START SUPPLIED RECORDS

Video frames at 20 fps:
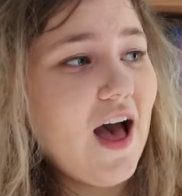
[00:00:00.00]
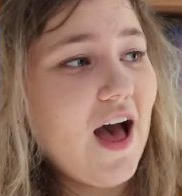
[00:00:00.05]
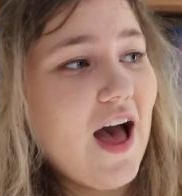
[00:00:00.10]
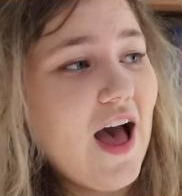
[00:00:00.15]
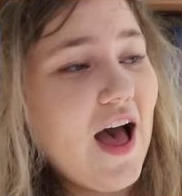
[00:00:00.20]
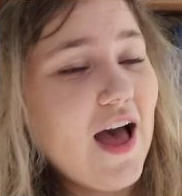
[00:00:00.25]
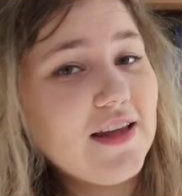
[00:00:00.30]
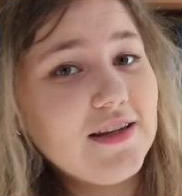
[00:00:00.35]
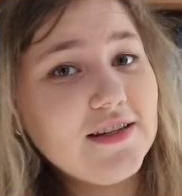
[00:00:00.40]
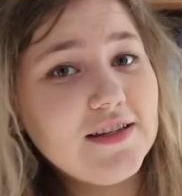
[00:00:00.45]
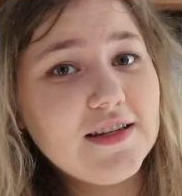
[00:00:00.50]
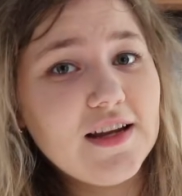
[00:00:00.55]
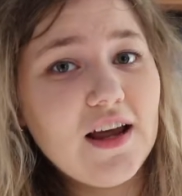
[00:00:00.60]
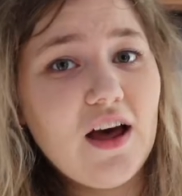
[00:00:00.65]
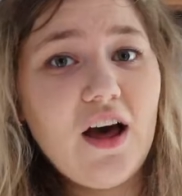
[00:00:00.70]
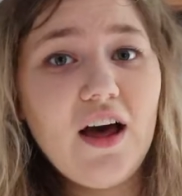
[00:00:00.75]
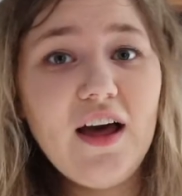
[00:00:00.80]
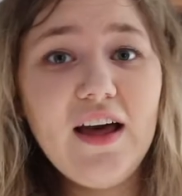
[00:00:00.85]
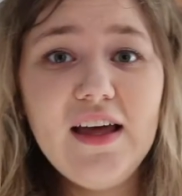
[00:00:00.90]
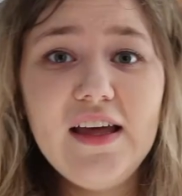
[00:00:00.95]
And
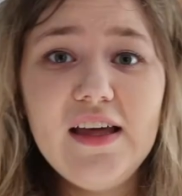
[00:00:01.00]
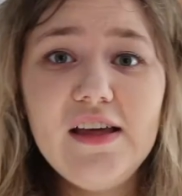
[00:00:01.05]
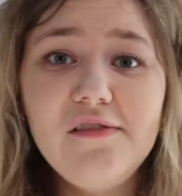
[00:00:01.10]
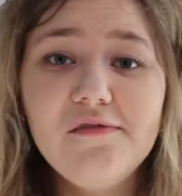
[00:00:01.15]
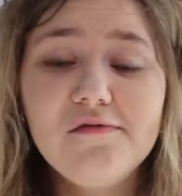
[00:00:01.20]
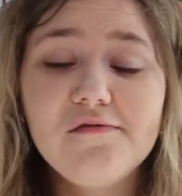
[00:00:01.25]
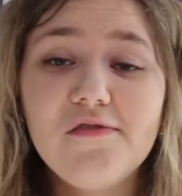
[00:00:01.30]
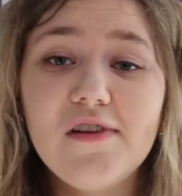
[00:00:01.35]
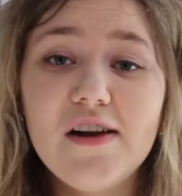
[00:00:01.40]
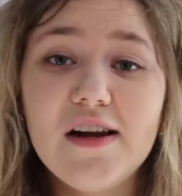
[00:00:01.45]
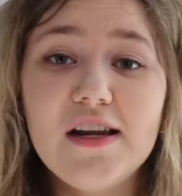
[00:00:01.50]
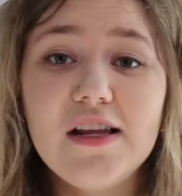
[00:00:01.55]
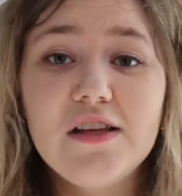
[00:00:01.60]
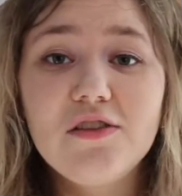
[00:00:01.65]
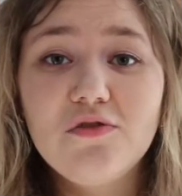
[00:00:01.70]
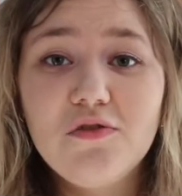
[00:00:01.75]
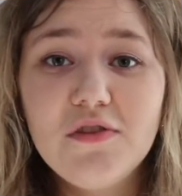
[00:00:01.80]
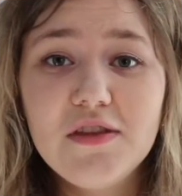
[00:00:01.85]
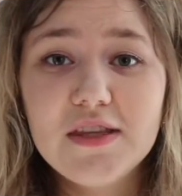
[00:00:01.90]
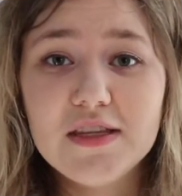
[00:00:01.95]
I really
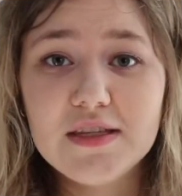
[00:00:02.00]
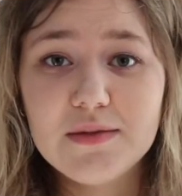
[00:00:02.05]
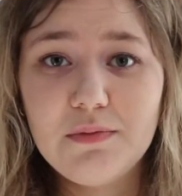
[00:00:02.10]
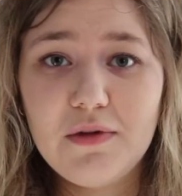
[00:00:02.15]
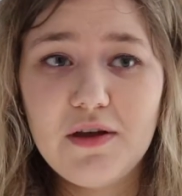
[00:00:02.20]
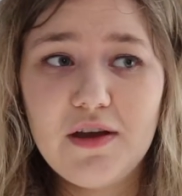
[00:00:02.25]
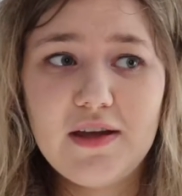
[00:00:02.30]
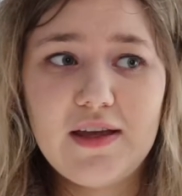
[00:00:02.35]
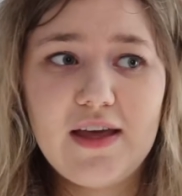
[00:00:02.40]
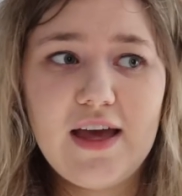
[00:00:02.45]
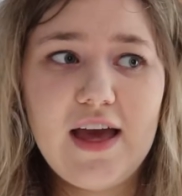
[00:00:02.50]
enjoyed this book.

END SUPPLIED RECORDS

EXERCISE BRIEF - Above are the records. Copy exactly, and only, the lines from the line containing "[00:00:00.10]" through the last one, omitting any pictures.

WRITTEN SOLUTION -
[00:00:00.10]
[00:00:00.15]
[00:00:00.20]
[00:00:00.25]
[00:00:00.30]
[00:00:00.35]
[00:00:00.40]
[00:00:00.45]
[00:00:00.50]
[00:00:00.55]
[00:00:00.60]
[00:00:00.65]
[00:00:00.70]
[00:00:00.75]
[00:00:00.80]
[00:00:00.85]
[00:00:00.90]
[00:00:00.95]
And
[00:00:01.00]
[00:00:01.05]
[00:00:01.10]
[00:00:01.15]
[00:00:01.20]
[00:00:01.25]
[00:00:01.30]
[00:00:01.35]
[00:00:01.40]
[00:00:01.45]
[00:00:01.50]
[00:00:01.55]
[00:00:01.60]
[00:00:01.65]
[00:00:01.70]
[00:00:01.75]
[00:00:01.80]
[00:00:01.85]
[00:00:01.90]
[00:00:01.95]
I really
[00:00:02.00]
[00:00:02.05]
[00:00:02.10]
[00:00:02.15]
[00:00:02.20]
[00:00:02.25]
[00:00:02.30]
[00:00:02.35]
[00:00:02.40]
[00:00:02.45]
[00:00:02.50]
enjoyed this book.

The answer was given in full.